P. Sonet: Falsch, grundfalsch. Die Kirche wendet sich gegen das triviale Vergnügen, das irgendwie zustande kommt und das einen selbst und den anderen ruiniert. Sie sagt ja zur Lust, aber zu einer Lust mit Qualität, die durch Zärtlichkeit, Zartheit, Respekt verzehnfacht wird; ja zur Freude, die Frucht der gegenseitig geschenkten und empfangenen Liebe ist; ja zur Freude, die vor allem im Freudemachen besteht, die nur Sinn macht, wenn man sie teilt.
(…)
Ein hohes Ideal, schwer, heute zu verwirklichen?
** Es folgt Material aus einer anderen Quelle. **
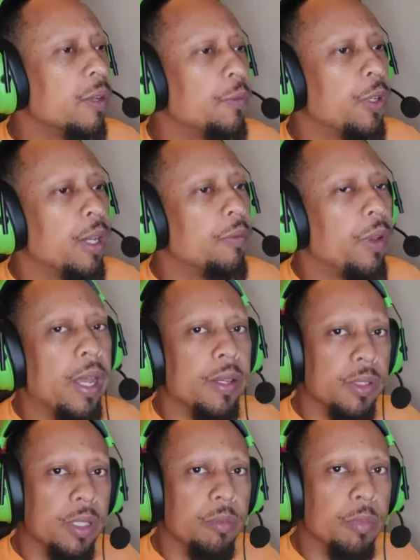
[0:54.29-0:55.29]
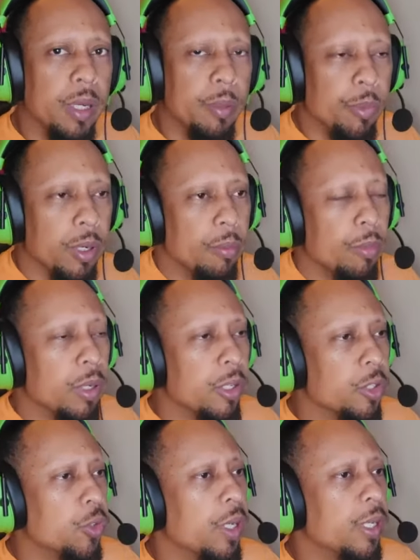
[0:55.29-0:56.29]
if you have not seen my bread and butter
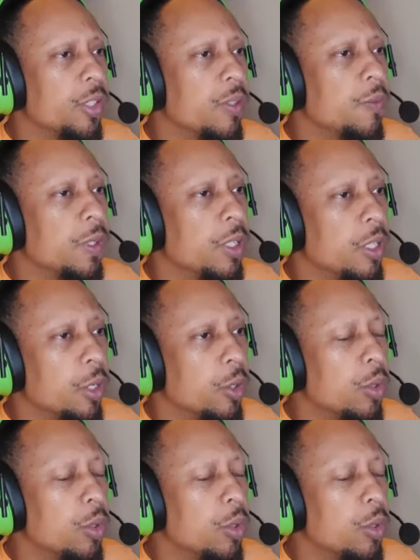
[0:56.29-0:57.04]
strategy video,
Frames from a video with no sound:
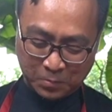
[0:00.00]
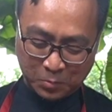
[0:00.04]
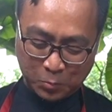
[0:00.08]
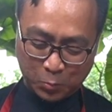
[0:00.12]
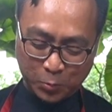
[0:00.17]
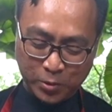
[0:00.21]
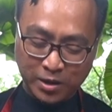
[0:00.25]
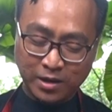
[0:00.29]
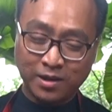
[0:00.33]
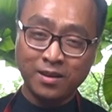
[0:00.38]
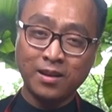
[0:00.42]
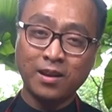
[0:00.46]

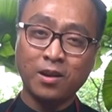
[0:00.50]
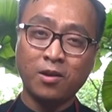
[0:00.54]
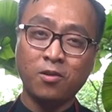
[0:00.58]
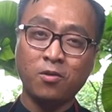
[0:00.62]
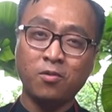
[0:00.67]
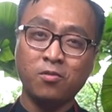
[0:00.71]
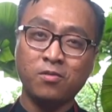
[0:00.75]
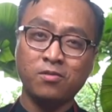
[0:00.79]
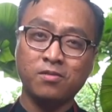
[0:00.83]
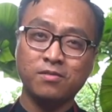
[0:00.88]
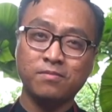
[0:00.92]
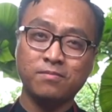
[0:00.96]
we are
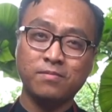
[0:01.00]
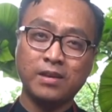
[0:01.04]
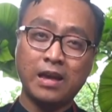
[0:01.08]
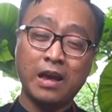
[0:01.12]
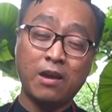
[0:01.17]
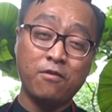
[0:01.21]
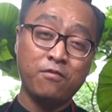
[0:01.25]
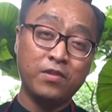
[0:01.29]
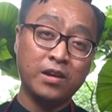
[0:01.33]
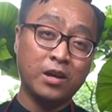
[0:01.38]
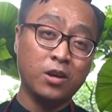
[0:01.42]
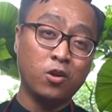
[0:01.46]
now
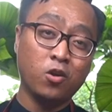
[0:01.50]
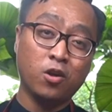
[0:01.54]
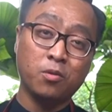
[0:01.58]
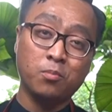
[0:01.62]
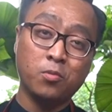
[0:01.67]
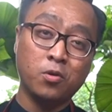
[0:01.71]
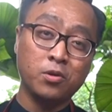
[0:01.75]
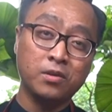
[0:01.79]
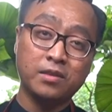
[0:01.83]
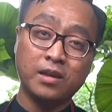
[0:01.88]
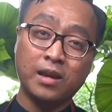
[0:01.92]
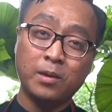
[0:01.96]
having a lot
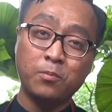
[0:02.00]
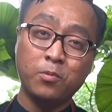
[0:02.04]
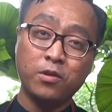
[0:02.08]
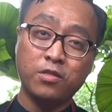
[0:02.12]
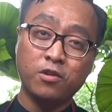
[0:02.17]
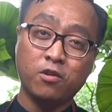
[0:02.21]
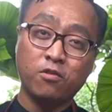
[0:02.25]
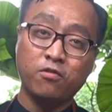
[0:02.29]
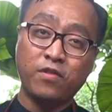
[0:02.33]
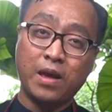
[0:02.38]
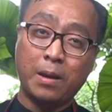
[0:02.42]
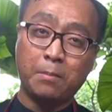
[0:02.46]
more time with
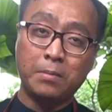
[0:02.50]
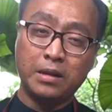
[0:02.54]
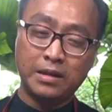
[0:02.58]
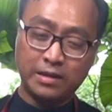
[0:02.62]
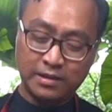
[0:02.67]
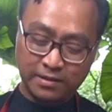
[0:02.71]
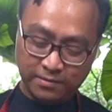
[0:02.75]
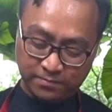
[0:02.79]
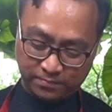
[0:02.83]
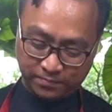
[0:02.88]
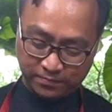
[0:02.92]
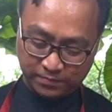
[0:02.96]
our family.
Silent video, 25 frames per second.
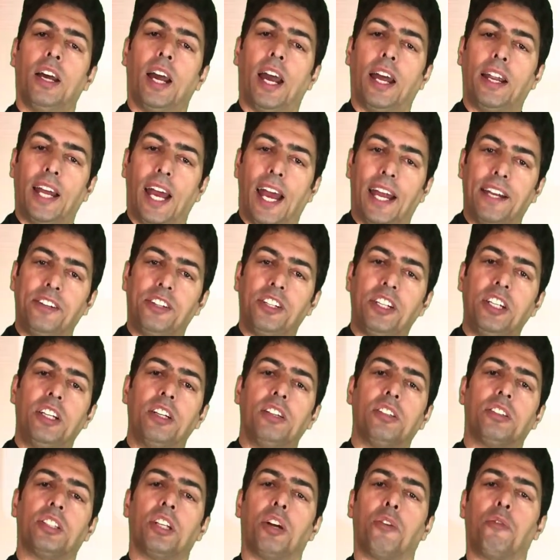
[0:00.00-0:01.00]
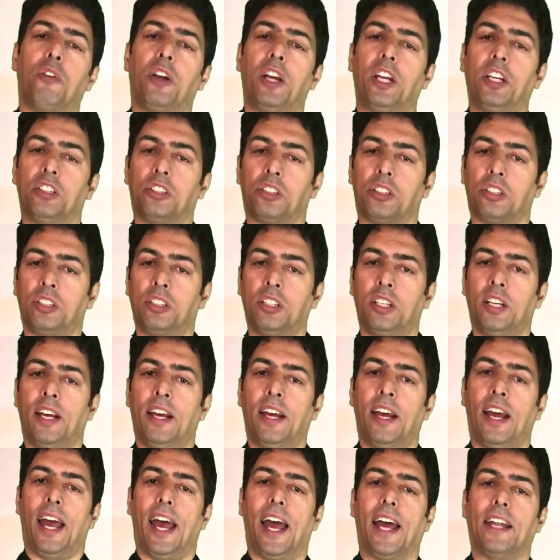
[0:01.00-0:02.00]
an anterior surface
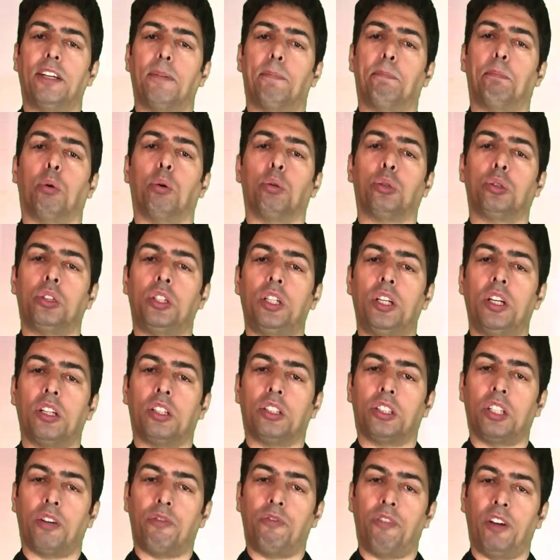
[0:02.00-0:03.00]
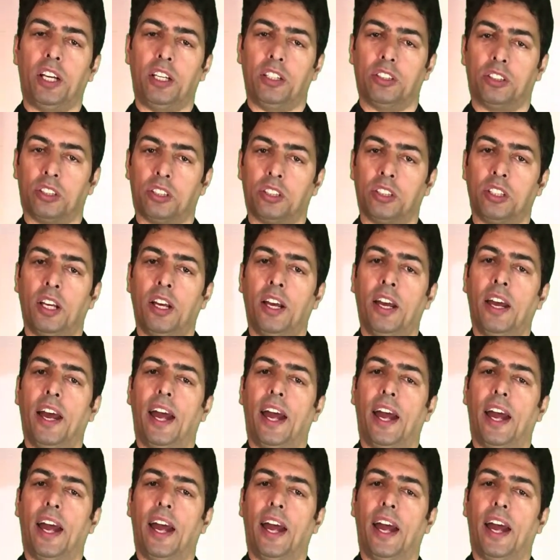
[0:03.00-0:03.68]
and a posterior surface,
P. Sonet: Ja, aber wir dürfen schon daran glauben, dass es heute junge Leute mit Persönlichkeit gibt, die nicht alles mitmachen, die erkennen, dass man durch Geschlechtsbeziehungen nicht schon erwachsen ist, die sich nicht für anormal halten, wenn sie keine sexuellen Beziehungen haben. Sie nehmen die Herausforderung an, von der Papst Johannes Paul II. gesprochen hat, Meister der Selbstbeherrschung zu sein. Voreheliche Beziehungen zu vermeiden ist eine Herausforderung, den Modeerscheinungen unserer Zeit zu entsagen. Es zeugt von persönlicher Größe.
Das Gespräch führte Luc Adrian für „Famille Chrétienne“ v. 15.9.94.